Government of Afghanistan
Afghanistan – officially the Islamic Republic of Afghanistan – is a country situated in south-central Asia, of which Kabul is the capital and largest city. Afghanistan has no maritime borders – instead, the country is bordered by Pakistan (south and east), Iran (west), Turkmenistan, Uzbekistan and Tajikistan (north), and China (northeast). Afghanistan covers 252,000 square miles, with much of its territory dominated by the Hindu Kush mountain range. There are fertile plains in the north of the country and arid deserts in the south-west. It has a population of 31 million people, most of whom are ethnic Pashtuns, Tajiks, Hazaras and Uzbeks.
Afghanistan first became a socialist state in 1978 following a coup, and later became a Soviet Union protectorate. The Soviet–Afghan War began in the 1980s, and by 1996, most of Afghanistan was under the control of the Islamic fundamentalist group the Taliban, who were forcibly removed by a NATO-led coalition after five years in power, after which a democratically-elected government was formed.
Afghanistan is a unitary presidential Islamic republic and is a member of the United Nations, the Organisation of Islamic Cooperation, the Group of 77, the Economic Cooperation Organization, and the Non-Aligned Movement. It has a poor economic structure, ranking 167th out of 186 countries in a 2016 report conducted by the International Monetary Fund.
The legislative branch
On September 18, 2005, a parliamentary election was held for the Wolesi Jirga (House of the People). It was the first parliamentary election in Afghanistan since 1969 and featured approximately 2,707 candidates (including 328 women) competed for just 249 seats. The election process involved numerous seat electoral constituencies – each province represents a constituency with varying numbers of seats. The Afghan people can only place a single, non-transferable vote in such elections.
The Meshrano Jirga (House of Elders) is made up of 102 members, with one third of the members appointed by the president – another third are elected by provincial councils. Provincial council elections were held simultaneously with those for the House of People. The remaining third of the seats in the House of Elders are elected by district councils.
The executive branch
The President of Afghanistan serves as the head of state and Commander-in-Chief of the Afghan Armed Forces, and is elected along with two vice-presidents. The president is responsible for appointing cabinet ministers and provincial governors, who are approved by the National Assembly.
The 2004 presidential election was won by Hamid Karzai. Before that point, he had been the Chairman of the Interim Administration from December 2001 until June 2002, and then served as the Interim President between June 2002 and October 2004. He officially became the President of the Islamic Republic of Afghanistan after winning the 2004 election.
The United States has been very influential in the democratization of Afghanistan, with relations improving with the country since late 2001. Under the Karzai administration, Afghanistan’s foreign relations with other NATO members and regional countries have improved substantially.

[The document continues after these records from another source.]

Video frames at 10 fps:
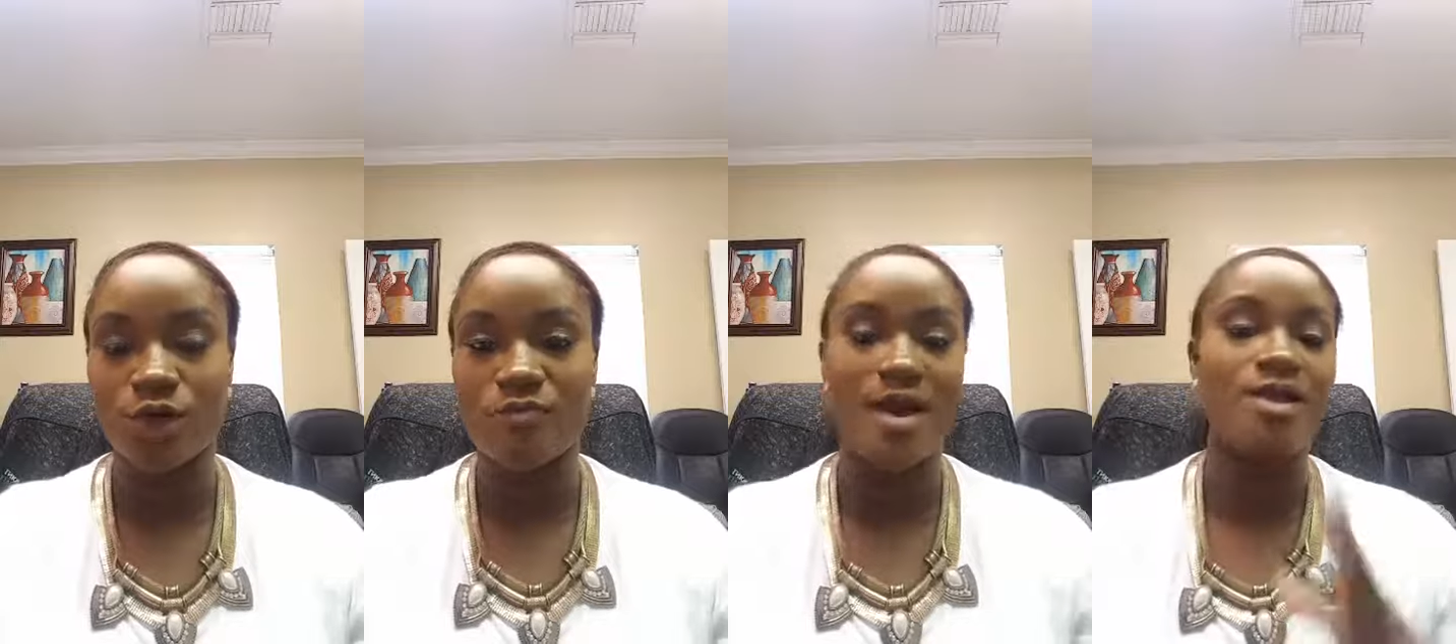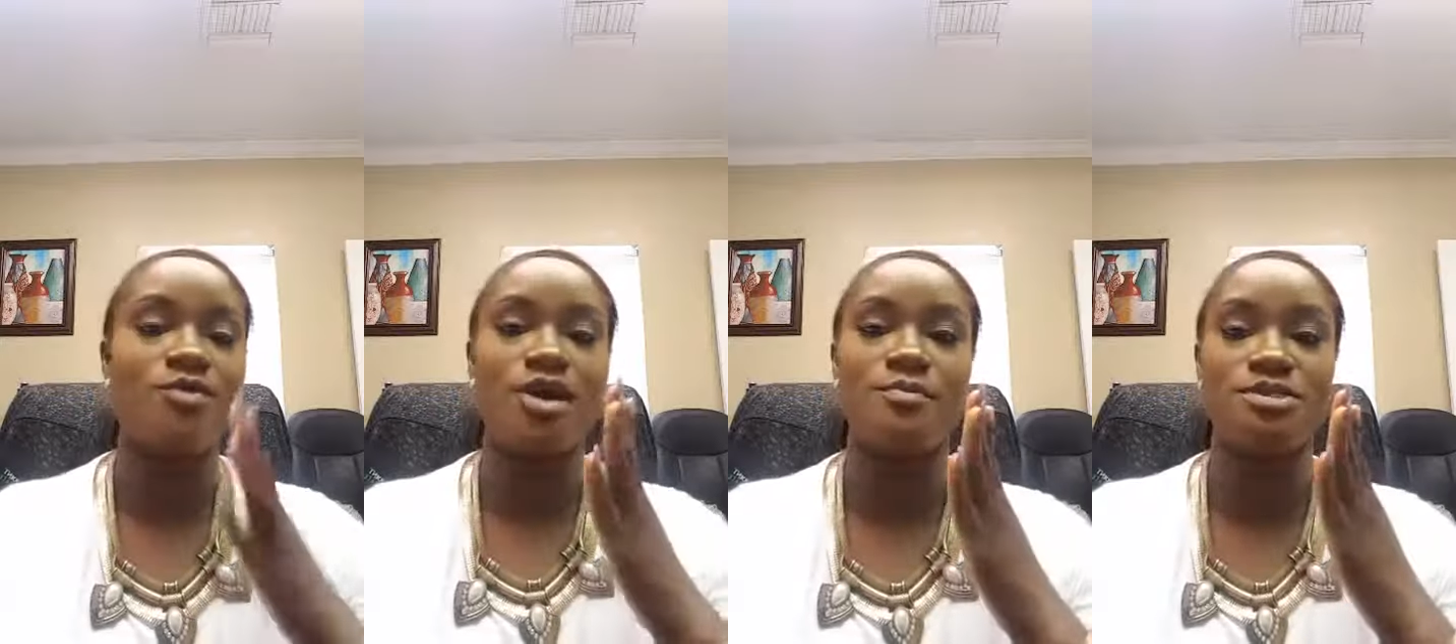So if I
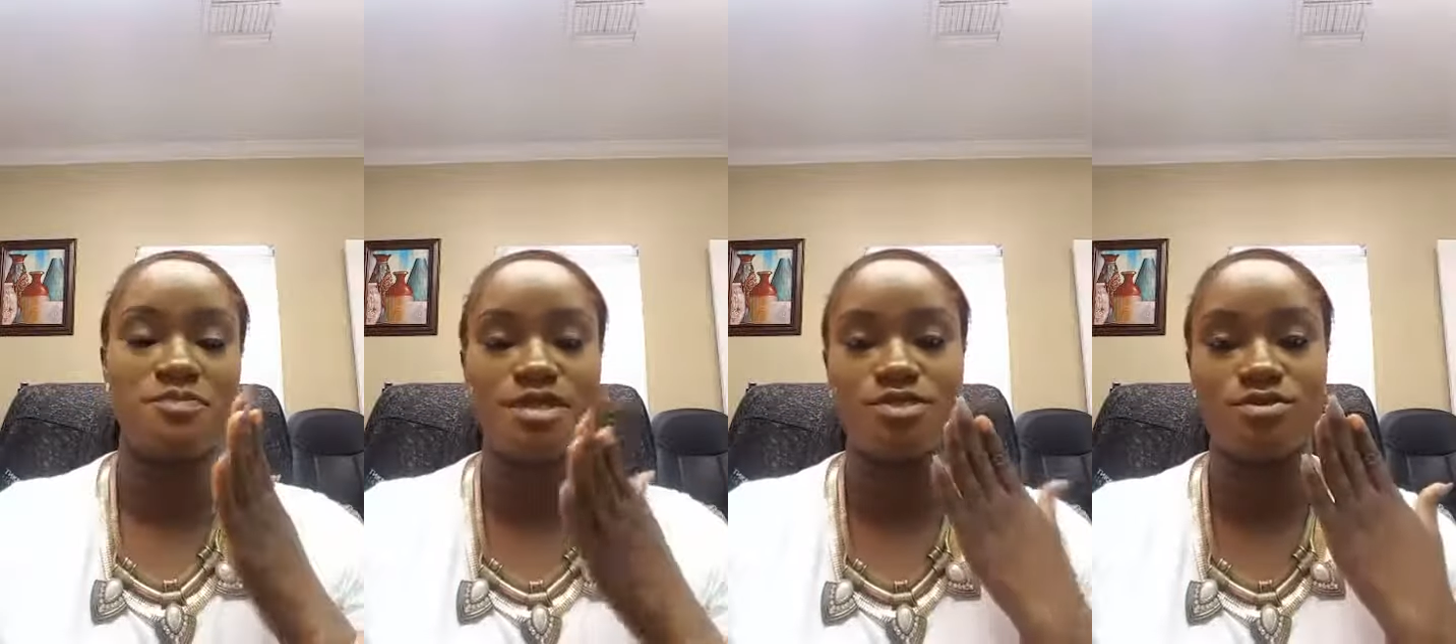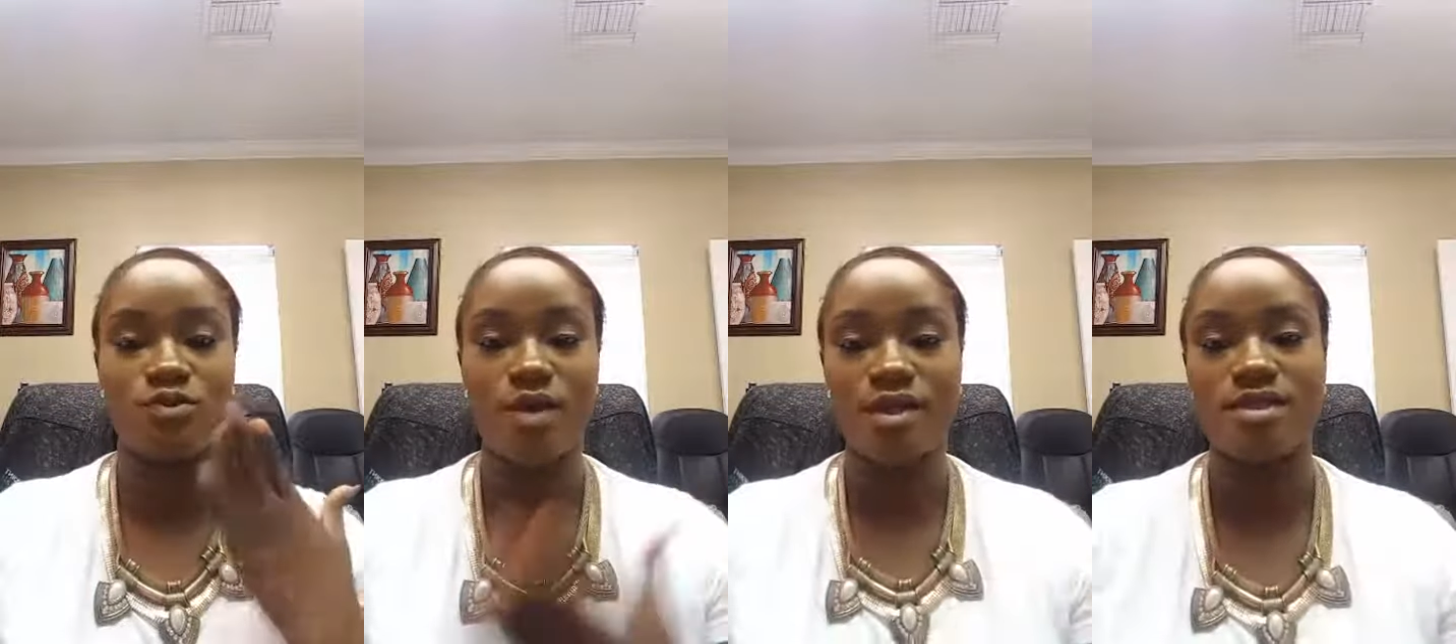don't come speak
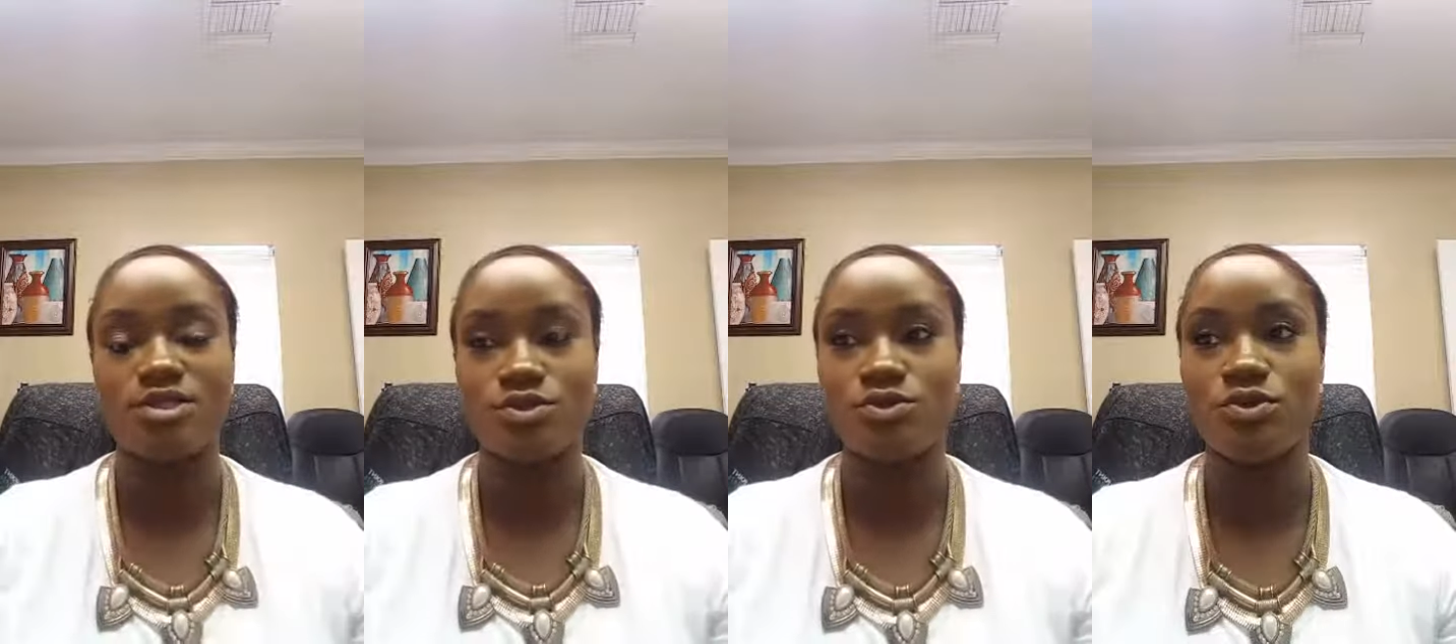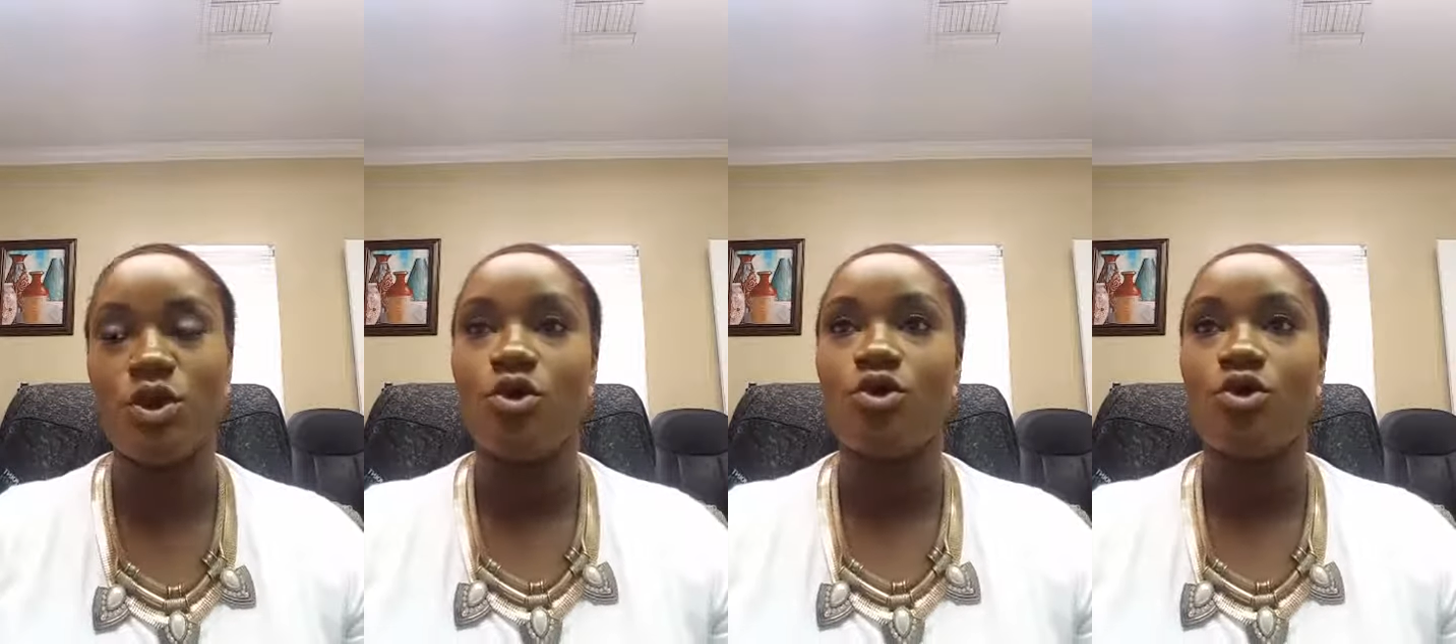directly to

Ever since Karzai took over in 2004, the economy of Afghanistan’s economy has been growing rapidly for the first time in years, however public discontent about corruption and civilian casualties in the ongoing fight against the Taliban also grew. The Afghan Parliament rejected 17 of Karzai's 24 cabinet nominees in January 2009, approving only seven. Relations with the United States ebbed and flowed during Barak Obama’s time in office, before declining significantly in late 2013 after Karzai elected not to sign the Bilateral Security Agreement (BSA) with the US. Ashraf Ghani became President of Afghanistan with Abdullah Abdullah as Chief Executive Officer of Afghanistan in September 2014 – the Bilateral Security Agreement was signed one day later.
The judicial branch
The Supreme Court is constitutionally the highest judicial authority in Afghanistan. The President of Afghanistan appoints judges to the court, who are later confirmed by the National Assembly. A number of lower courts exist, including magistrate courts, Courts of First Instance, and Intermediate Court of Appeals – the latter court reviews decisions made by lower courts, after which appeals are sent to the Supreme Court. Courts of First Instance exist in every city in Afghanistan, each of which has several branches responsible for trying all major cases. These branches include Criminal, Civil, Religious, Administrative, Labor, and Family divisions. Magistrate Courts are the lowest level in the judiciary system, and are responsible for trying minor civil and criminal cases.